У встрепенувшегося Щепкина задрожали щеки; Константин Аксаков весь
просиял, будто озаренный солнцем; повсюду пронесся шопот: "Гоголь будет
читать!"
Гоголь встал с дивана, взглянув на меня не совсем приятным и пытливым
глазом (он не любил, как я узнал после, присутствия мало знакомых ему лиц
при его чтениях) и направил шаги в гостиную. Все последовали за ним. В
гостиной дамы уже давно ожидали его.
Он нехотя подошел к большому овальному столу перед диваном, сел на
диван, бросил беглый взгляд на всех, опять начал уверять, что он не знает,
что прочесть, что у него нет ничего обделанного и оконченного... и вдруг
икнул раз, другой, третий...
Дамы переглянулись между собою, мы не смели обнаружить при этом
никакого движения и только смотрели на него в тупом недоумении.
-- Что это у меня? точно отрыжка? -- сказал Гоголь и остановился.

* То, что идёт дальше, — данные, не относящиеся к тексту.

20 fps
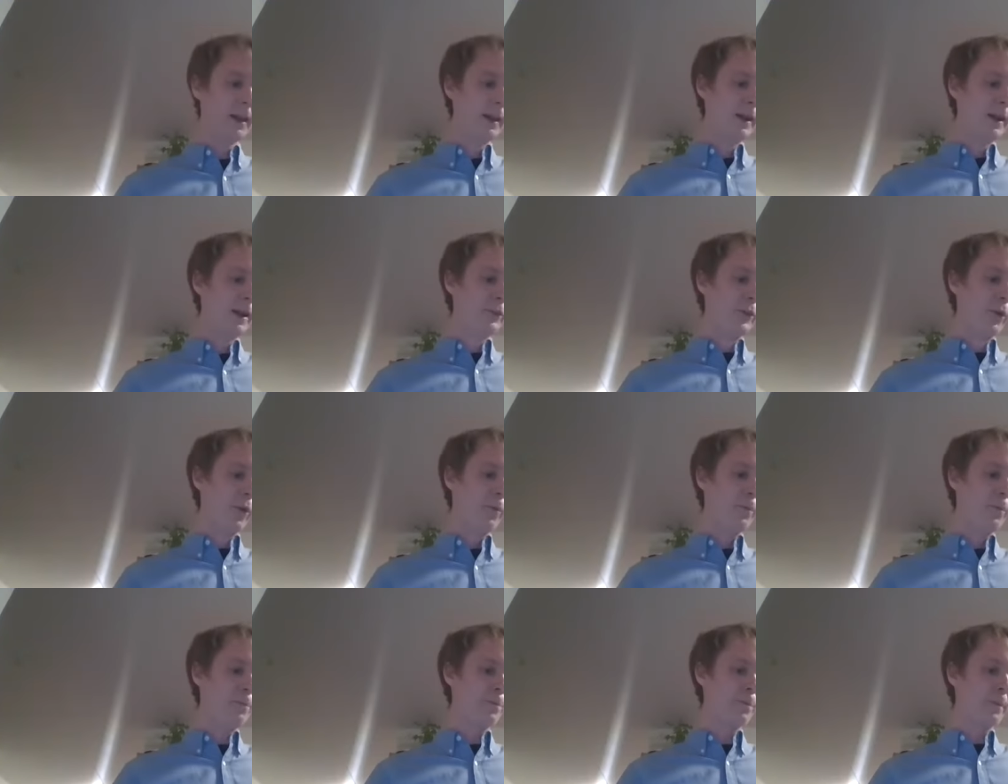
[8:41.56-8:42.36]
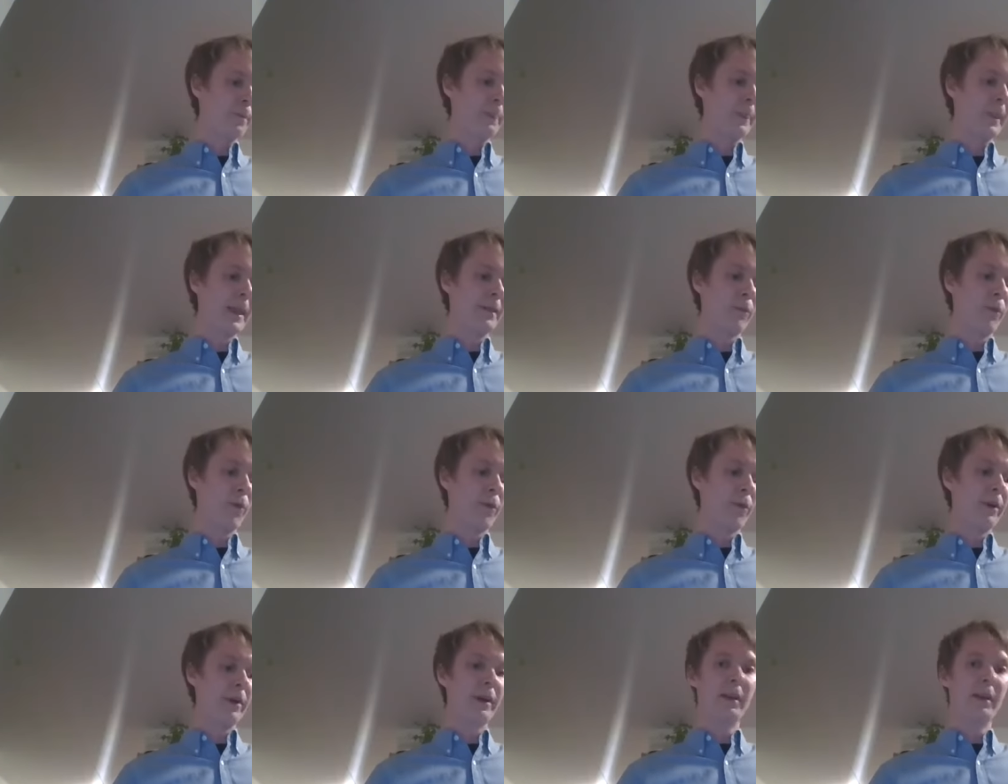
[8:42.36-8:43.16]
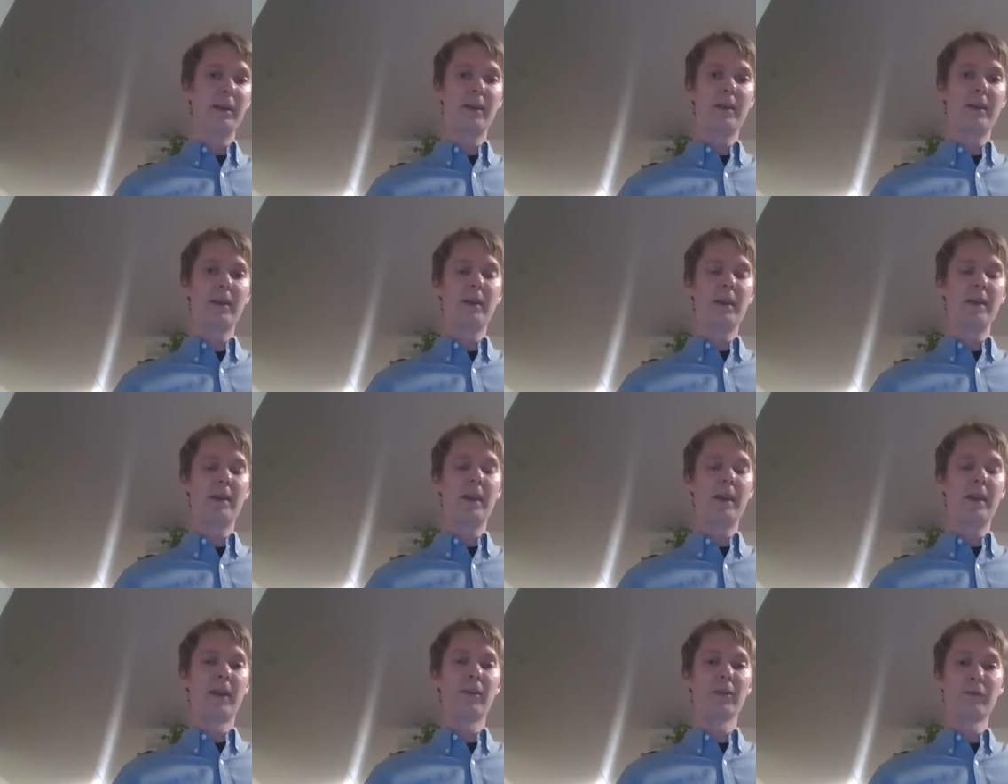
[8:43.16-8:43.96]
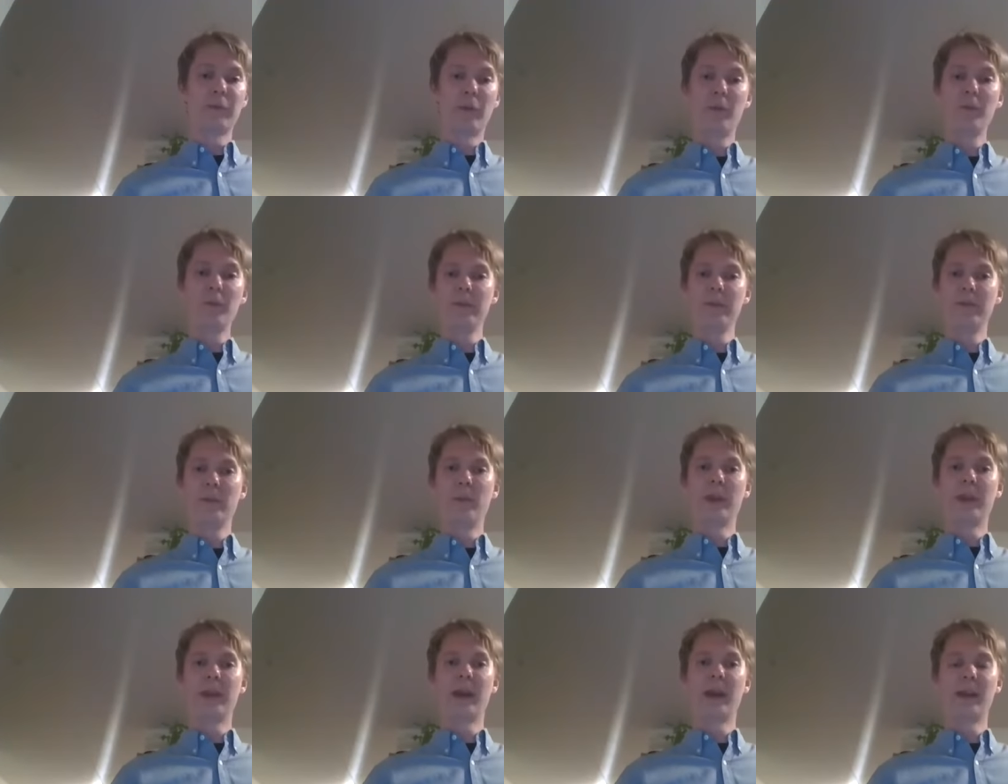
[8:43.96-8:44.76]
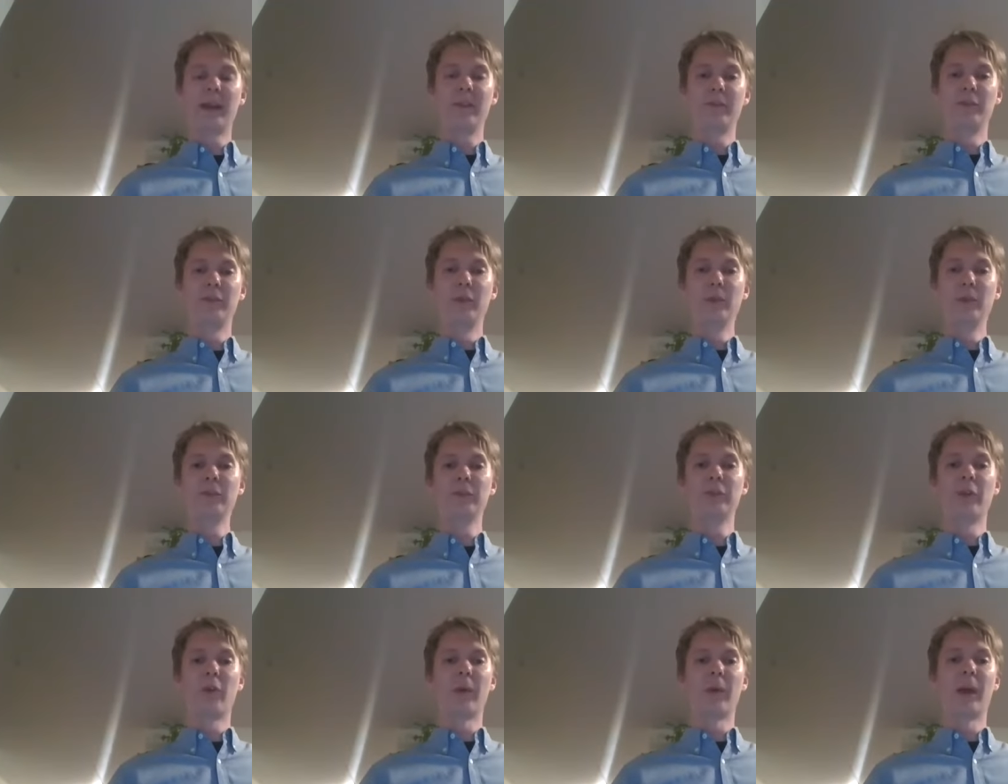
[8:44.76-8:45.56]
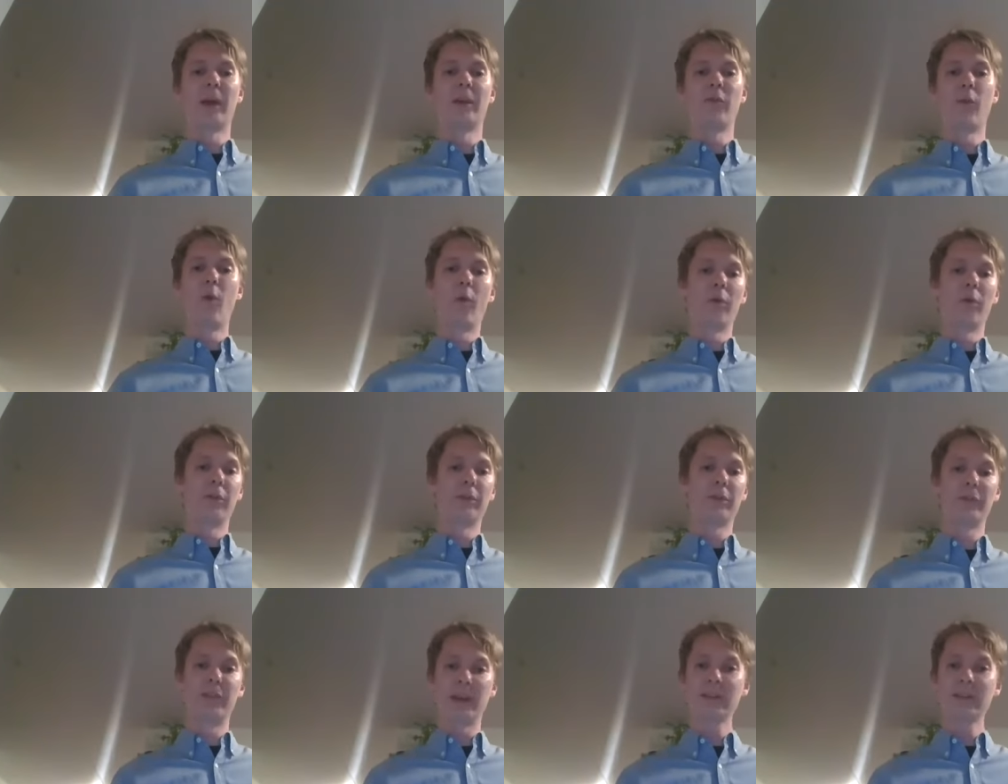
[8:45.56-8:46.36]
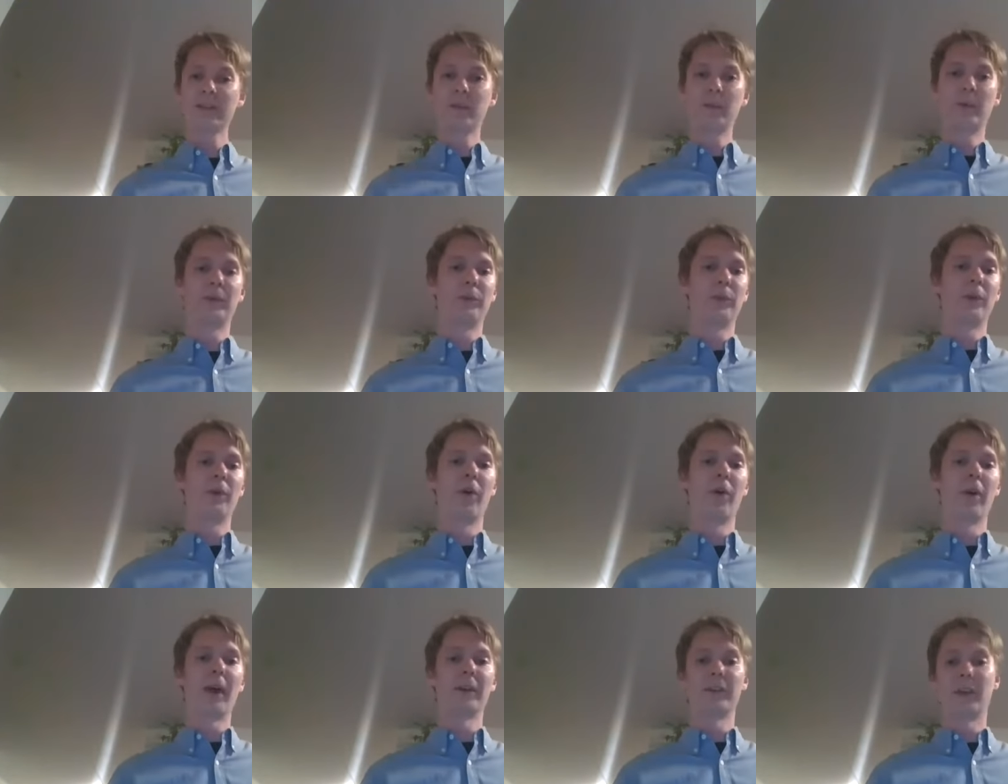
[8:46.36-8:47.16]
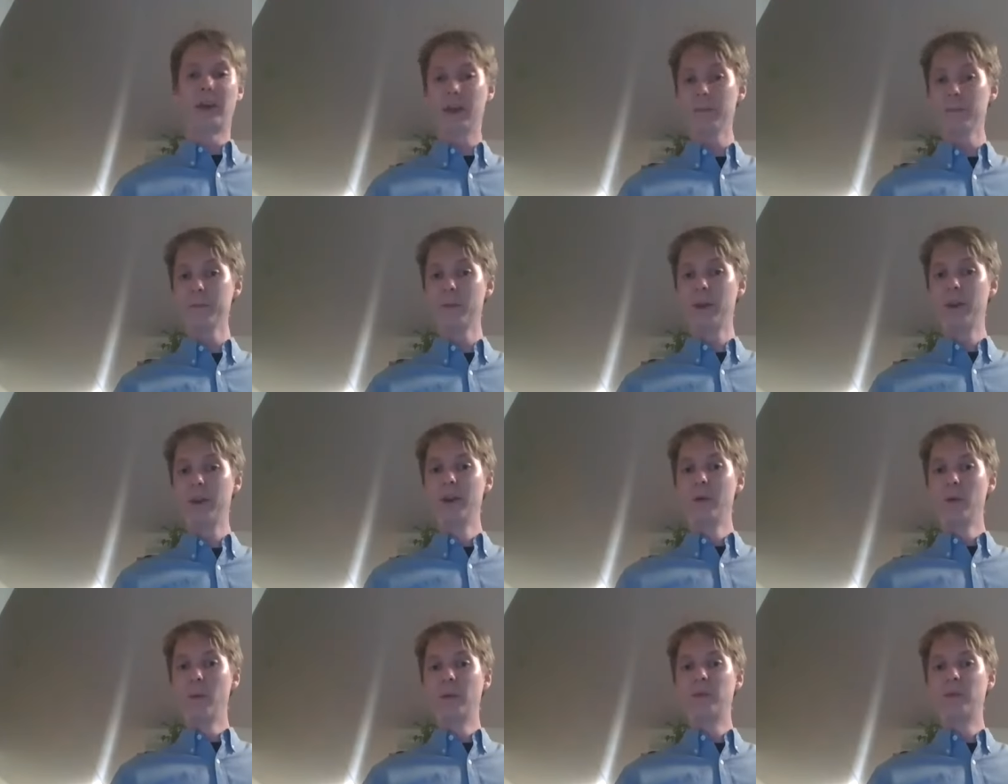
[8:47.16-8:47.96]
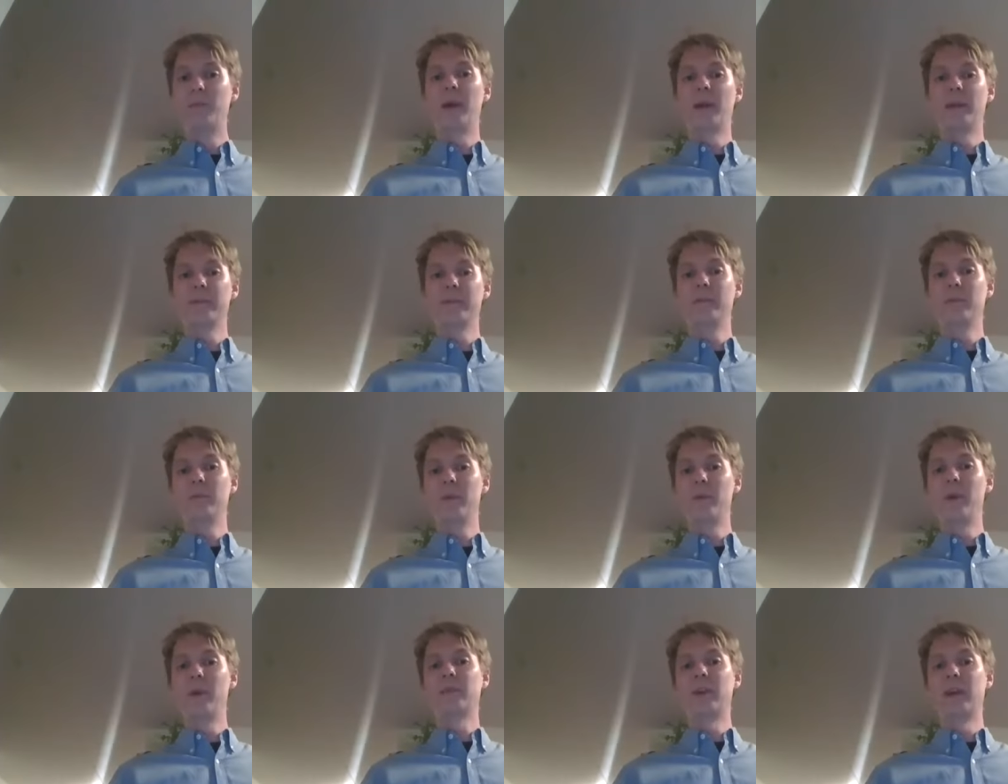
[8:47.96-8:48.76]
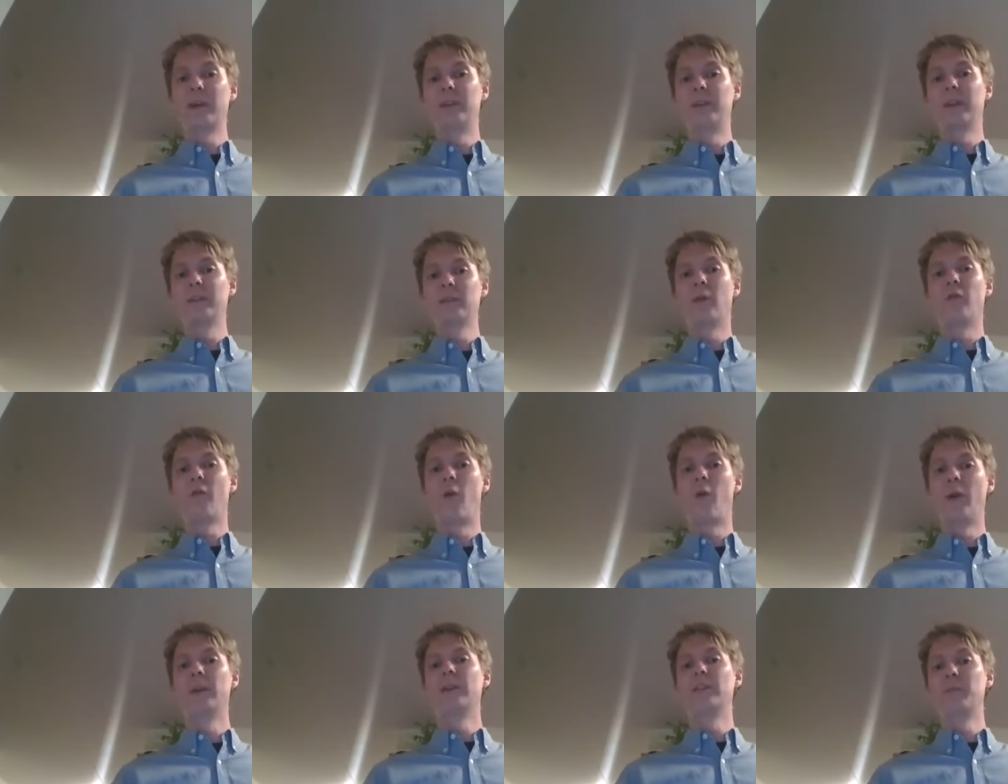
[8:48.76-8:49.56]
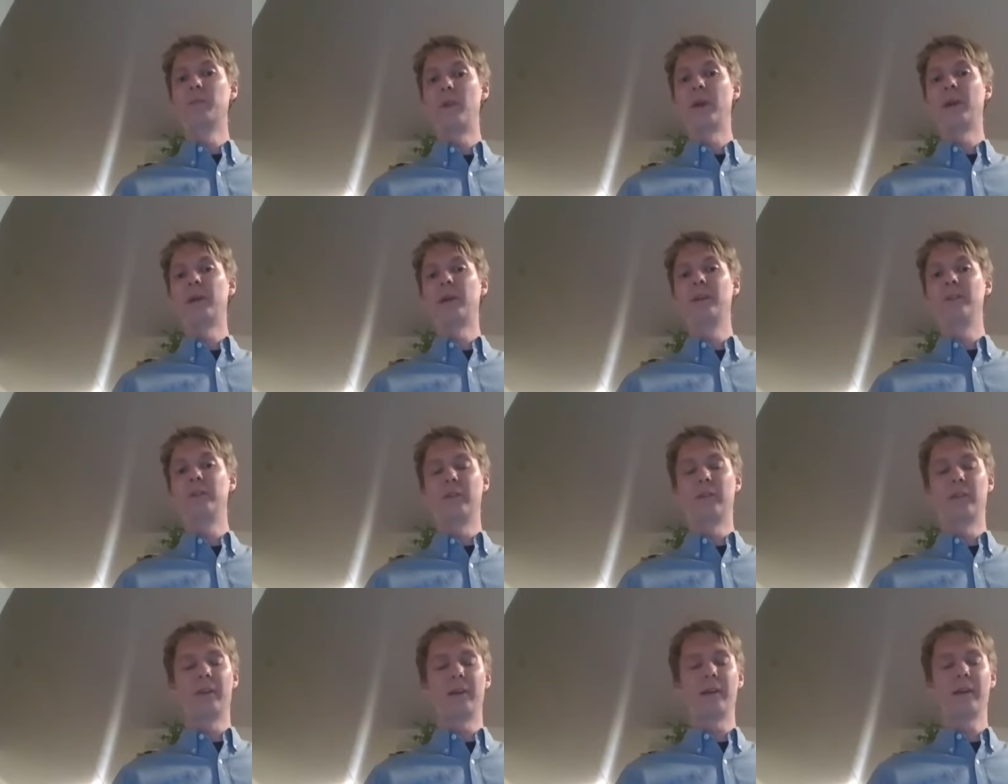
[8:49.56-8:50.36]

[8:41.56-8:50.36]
So in a more general term, we can introduce some kind of ordered set, which we call SN, which is basically a set of all these speculation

Хозяин и хозяйка дома даже несколько смутились... Им, вероятно, пришло в
голову, что обед их не понравился Гоголю, что он расстроил желудок...
Гоголь продолжал:
-- Вчерашний обед засел в горле, эти грибки да ботвиньи! Ешь, ешь,
просто чорт знает, чего не ешь...
И заикал снова, вынув рукопись из заднего кармана и кладя ее перед
собою... "Прочитать еще "Северную пчелу", что там такое?.." -- говорил он,
уже следя глазами свою рукопись.
Тут только мы догадались, что эта икота и эти слова были началом чтения
драматического отрывка, напечатанного впоследствии под именем "Тяжбы". Лица
всех озарились смехом, но громко смеяться никто не смел... Все только
посматривали друг на друга, как бы говоря: "Каково? каково читает?" Щепкин
заморгал глазами, полными слез.
Чтение отрывка продолжалось не более получаса.